The 100 greatest classic films ever and where you can watch them right now: Veteran critic BRIAN VINER'S movies everyone should see at least once - and they don't include Marvel, Shawshank Redemption or Titanic

www.dailymail.co.uk, February 10, 2024
Here are 100 films that I believe every person should see at least once in their lifetime, and all of them should make you laugh, cry, gasp, or think. In some instances, perhaps all four are present. I hope my list would bring you some good cinematic treats, or better still, introduce you to them. Happy viewing!

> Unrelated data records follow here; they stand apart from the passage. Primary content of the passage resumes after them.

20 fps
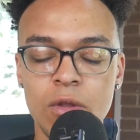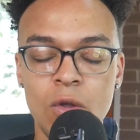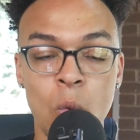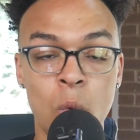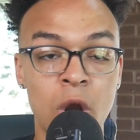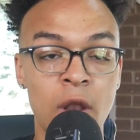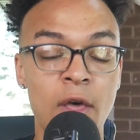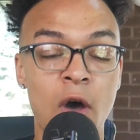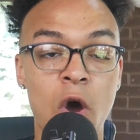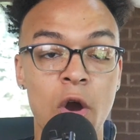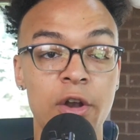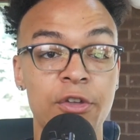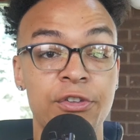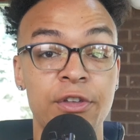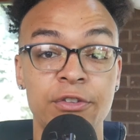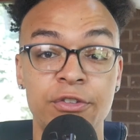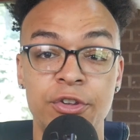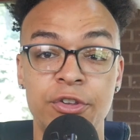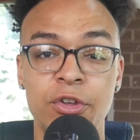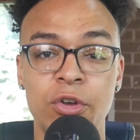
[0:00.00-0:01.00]
one of the hardest
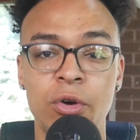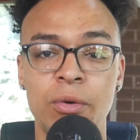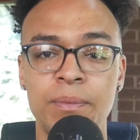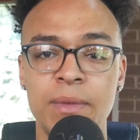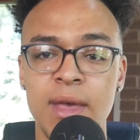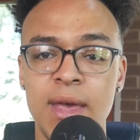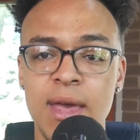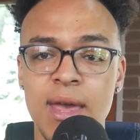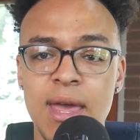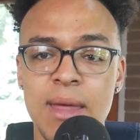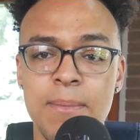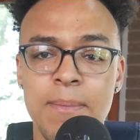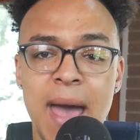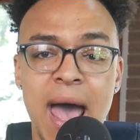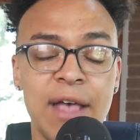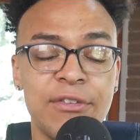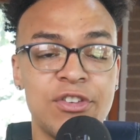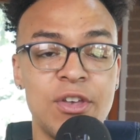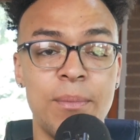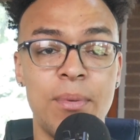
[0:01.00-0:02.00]
things to do in
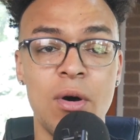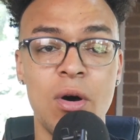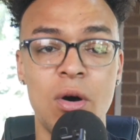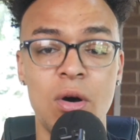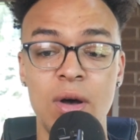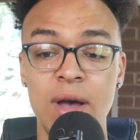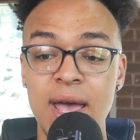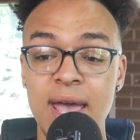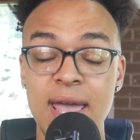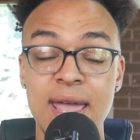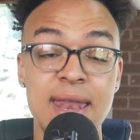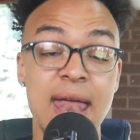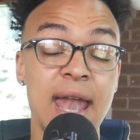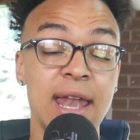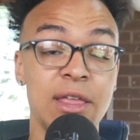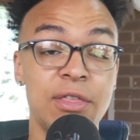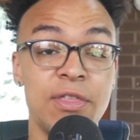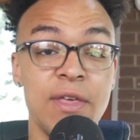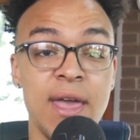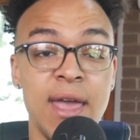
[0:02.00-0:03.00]
basketball, in
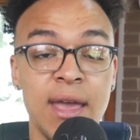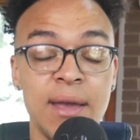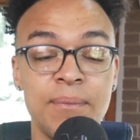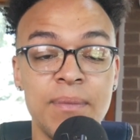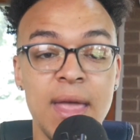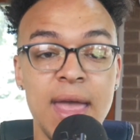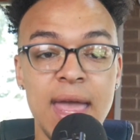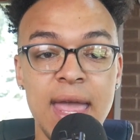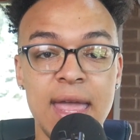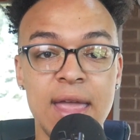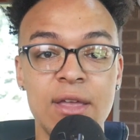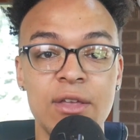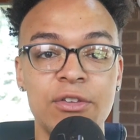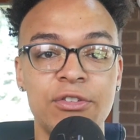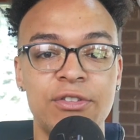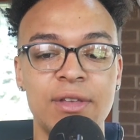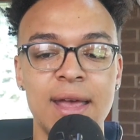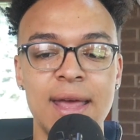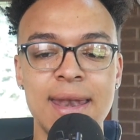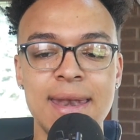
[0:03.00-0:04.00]
anything,
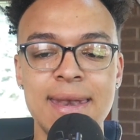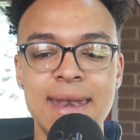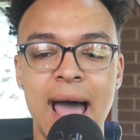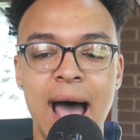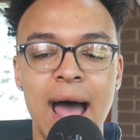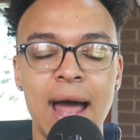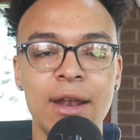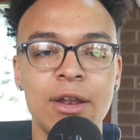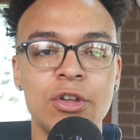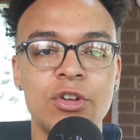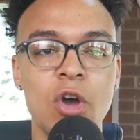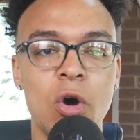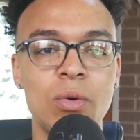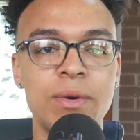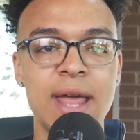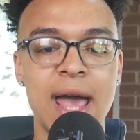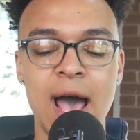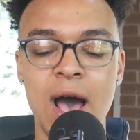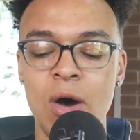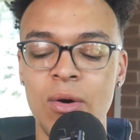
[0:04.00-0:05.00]
is not go
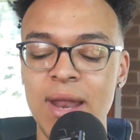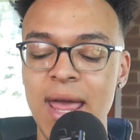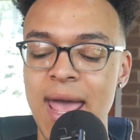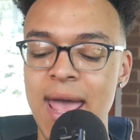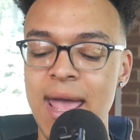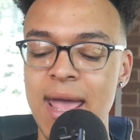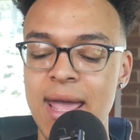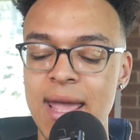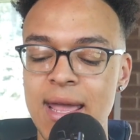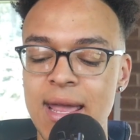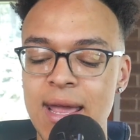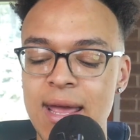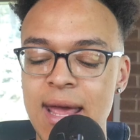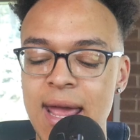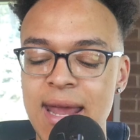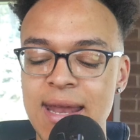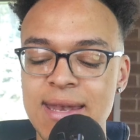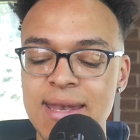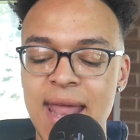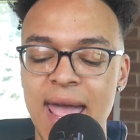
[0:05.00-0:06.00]
down a
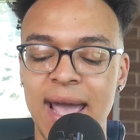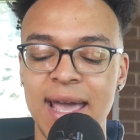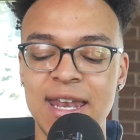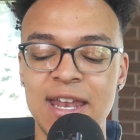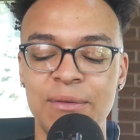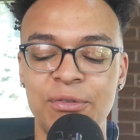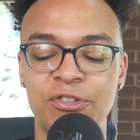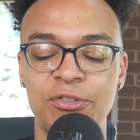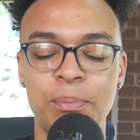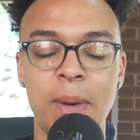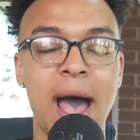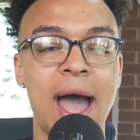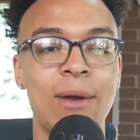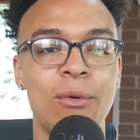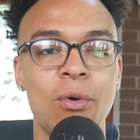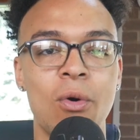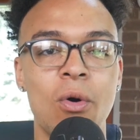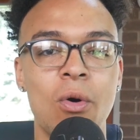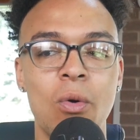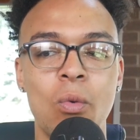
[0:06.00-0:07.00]
negative
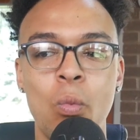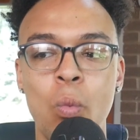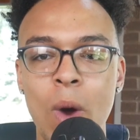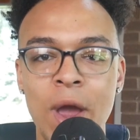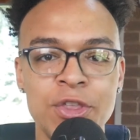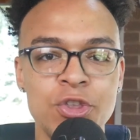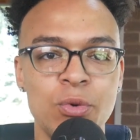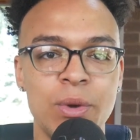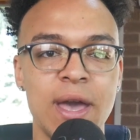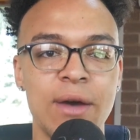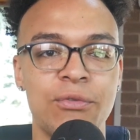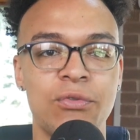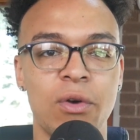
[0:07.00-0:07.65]
spiral when you get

Twin Peaks star Sherilyn Fenn, 58, seen on very RARE outing with her teen son at Universal Studios in Hollywood

www.dailymail.co.uk, January 15, 2024
While visiting Universal Studios with her son in Los Angeles, Sherilyn Fenn appeared for a rare sighting. The weekend brought a surge of California. The actress, who most recently reprised her role as Audrey Horne on Showtime's revival of her hit nineties drama in 2017, was seen handing over the keys to the valet as she entered the amusement park. In a quirky ensemble made up of a vibrant yellow ruffled maxi dress and a faded tee under a linen jacket, she showcased her eclectic style. She finished her laid-back look with a pair of moccasin slippers, sunglasses, and a large tote bag.

Your ultimate guide to what to watch On Demand this weekend - from our picks of the week to the hottest new releases

www.dailymail.co.uk, January 12, 2024
From action comedies to back-stabbing reality shows, be sure to check out our analysts' picks of the best shows to watch right now. This weekend, the experts have compiled a list of their top ten shows on Netflix, as well as reviewing recent launches. To find out what to watch this weekend, go to the following links.